**Your instructions**
Every record is to be copied unchanged, except that its pictures are removed.

**Given entries**
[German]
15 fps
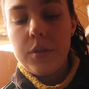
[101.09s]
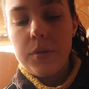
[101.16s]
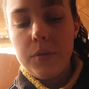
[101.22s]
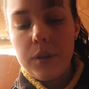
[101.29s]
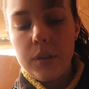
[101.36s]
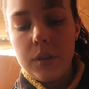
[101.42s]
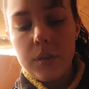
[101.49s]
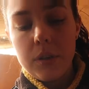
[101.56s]

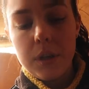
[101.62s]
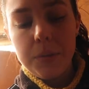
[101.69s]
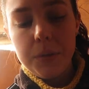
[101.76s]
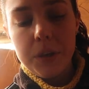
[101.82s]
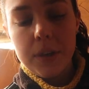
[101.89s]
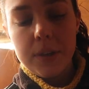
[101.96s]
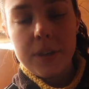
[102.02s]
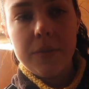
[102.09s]
Deswegen
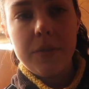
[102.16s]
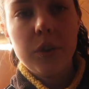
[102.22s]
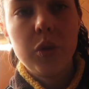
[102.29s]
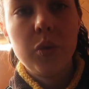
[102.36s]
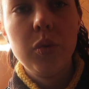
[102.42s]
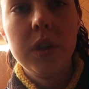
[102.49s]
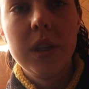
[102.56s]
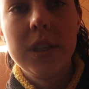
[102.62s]
gebe ich ihr das
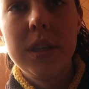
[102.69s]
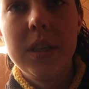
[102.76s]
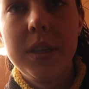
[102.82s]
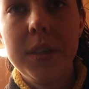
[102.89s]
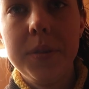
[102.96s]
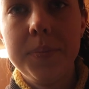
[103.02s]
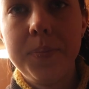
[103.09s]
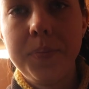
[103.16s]
einfach
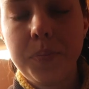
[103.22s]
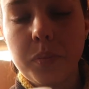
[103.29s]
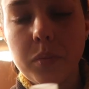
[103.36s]
zusätzlich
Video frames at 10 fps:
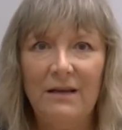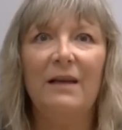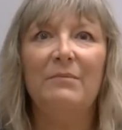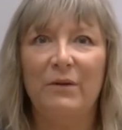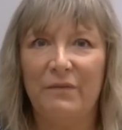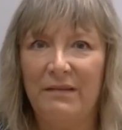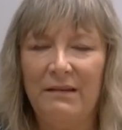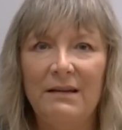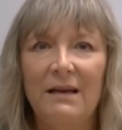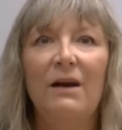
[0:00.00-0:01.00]
en mi
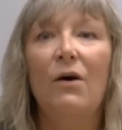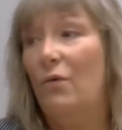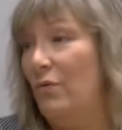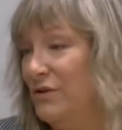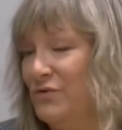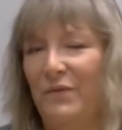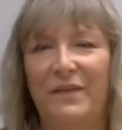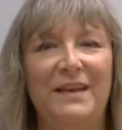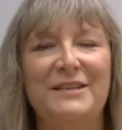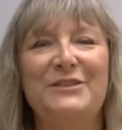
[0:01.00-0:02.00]
oficina o en su
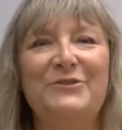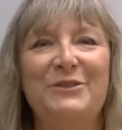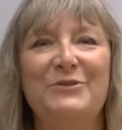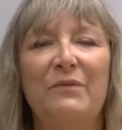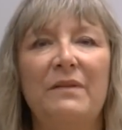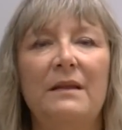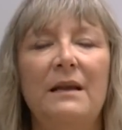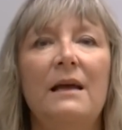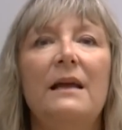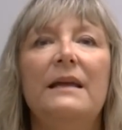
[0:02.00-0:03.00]
oficina si estoy en su
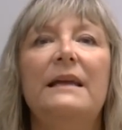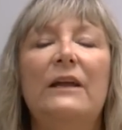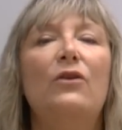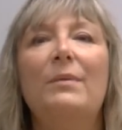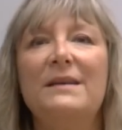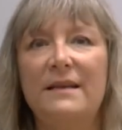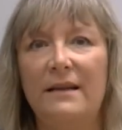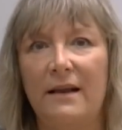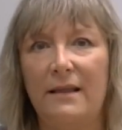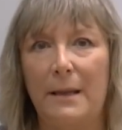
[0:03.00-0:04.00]
oficina y que no va a salir de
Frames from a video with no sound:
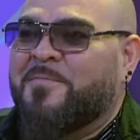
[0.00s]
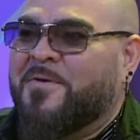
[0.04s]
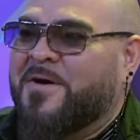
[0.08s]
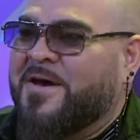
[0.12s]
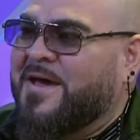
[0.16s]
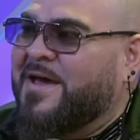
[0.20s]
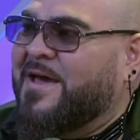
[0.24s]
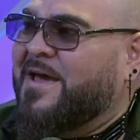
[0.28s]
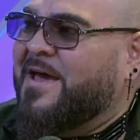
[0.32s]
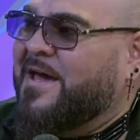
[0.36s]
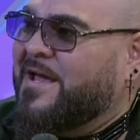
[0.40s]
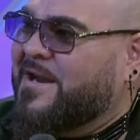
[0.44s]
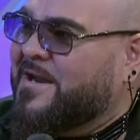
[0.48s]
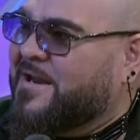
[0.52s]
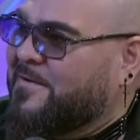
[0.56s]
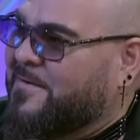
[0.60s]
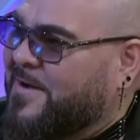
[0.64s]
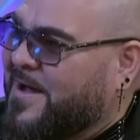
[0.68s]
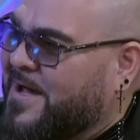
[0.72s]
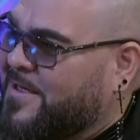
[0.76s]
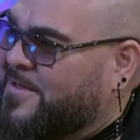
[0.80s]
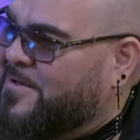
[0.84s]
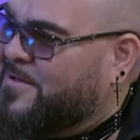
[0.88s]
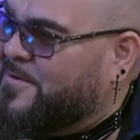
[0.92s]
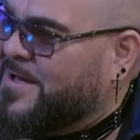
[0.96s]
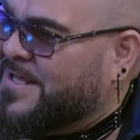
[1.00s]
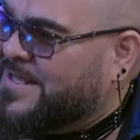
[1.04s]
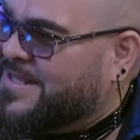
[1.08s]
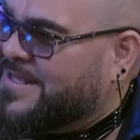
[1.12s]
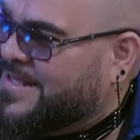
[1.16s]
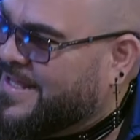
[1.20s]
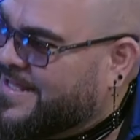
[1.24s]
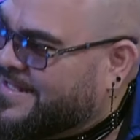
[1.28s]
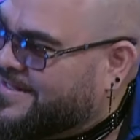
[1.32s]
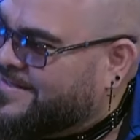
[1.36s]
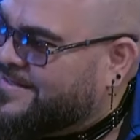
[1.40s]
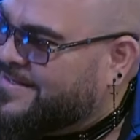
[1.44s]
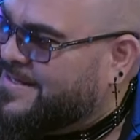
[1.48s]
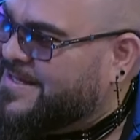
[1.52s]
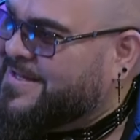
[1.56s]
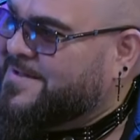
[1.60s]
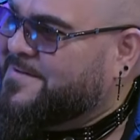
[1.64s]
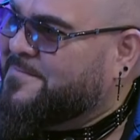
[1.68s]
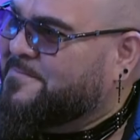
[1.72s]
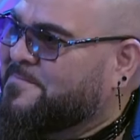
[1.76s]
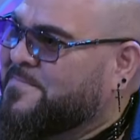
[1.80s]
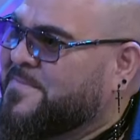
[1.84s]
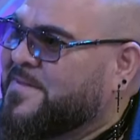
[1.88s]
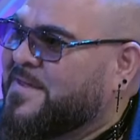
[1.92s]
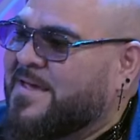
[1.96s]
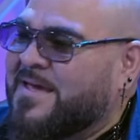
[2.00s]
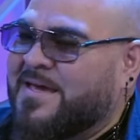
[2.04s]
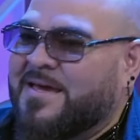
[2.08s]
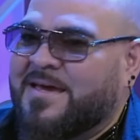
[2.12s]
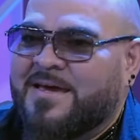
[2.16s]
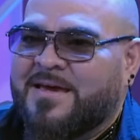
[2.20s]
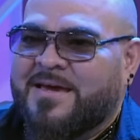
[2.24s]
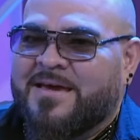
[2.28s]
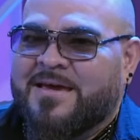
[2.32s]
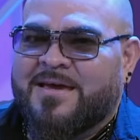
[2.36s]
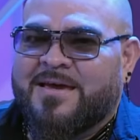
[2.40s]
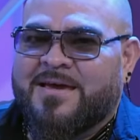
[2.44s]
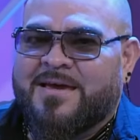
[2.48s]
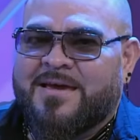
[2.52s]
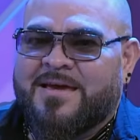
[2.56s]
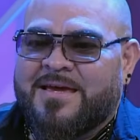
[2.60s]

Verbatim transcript: pues he rebajado bastante eh,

**Solution to the problem**
[German]
15 fps
[101.09s]
[101.16s]
[101.22s]
[101.29s]
[101.36s]
[101.42s]
[101.49s]
[101.56s]

[101.62s]
[101.69s]
[101.76s]
[101.82s]
[101.89s]
[101.96s]
[102.02s]
[102.09s]
Deswegen
[102.16s]
[102.22s]
[102.29s]
[102.36s]
[102.42s]
[102.49s]
[102.56s]
[102.62s]
gebe ich ihr das
[102.69s]
[102.76s]
[102.82s]
[102.89s]
[102.96s]
[103.02s]
[103.09s]
[103.16s]
einfach
[103.22s]
[103.29s]
[103.36s]
zusätzlich
Video frames at 10 fps:
[0:00.00-0:01.00]
en mi
[0:01.00-0:02.00]
oficina o en su
[0:02.00-0:03.00]
oficina si estoy en su
[0:03.00-0:04.00]
oficina y que no va a salir de
Frames from a video with no sound:
[0.00s]
[0.04s]
[0.08s]
[0.12s]
[0.16s]
[0.20s]
[0.24s]
[0.28s]
[0.32s]
[0.36s]
[0.40s]
[0.44s]
[0.48s]
[0.52s]
[0.56s]
[0.60s]
[0.64s]
[0.68s]
[0.72s]
[0.76s]
[0.80s]
[0.84s]
[0.88s]
[0.92s]
[0.96s]
[1.00s]
[1.04s]
[1.08s]
[1.12s]
[1.16s]
[1.20s]
[1.24s]
[1.28s]
[1.32s]
[1.36s]
[1.40s]
[1.44s]
[1.48s]
[1.52s]
[1.56s]
[1.60s]
[1.64s]
[1.68s]
[1.72s]
[1.76s]
[1.80s]
[1.84s]
[1.88s]
[1.92s]
[1.96s]
[2.00s]
[2.04s]
[2.08s]
[2.12s]
[2.16s]
[2.20s]
[2.24s]
[2.28s]
[2.32s]
[2.36s]
[2.40s]
[2.44s]
[2.48s]
[2.52s]
[2.56s]
[2.60s]

Verbatim transcript: pues he rebajado bastante eh,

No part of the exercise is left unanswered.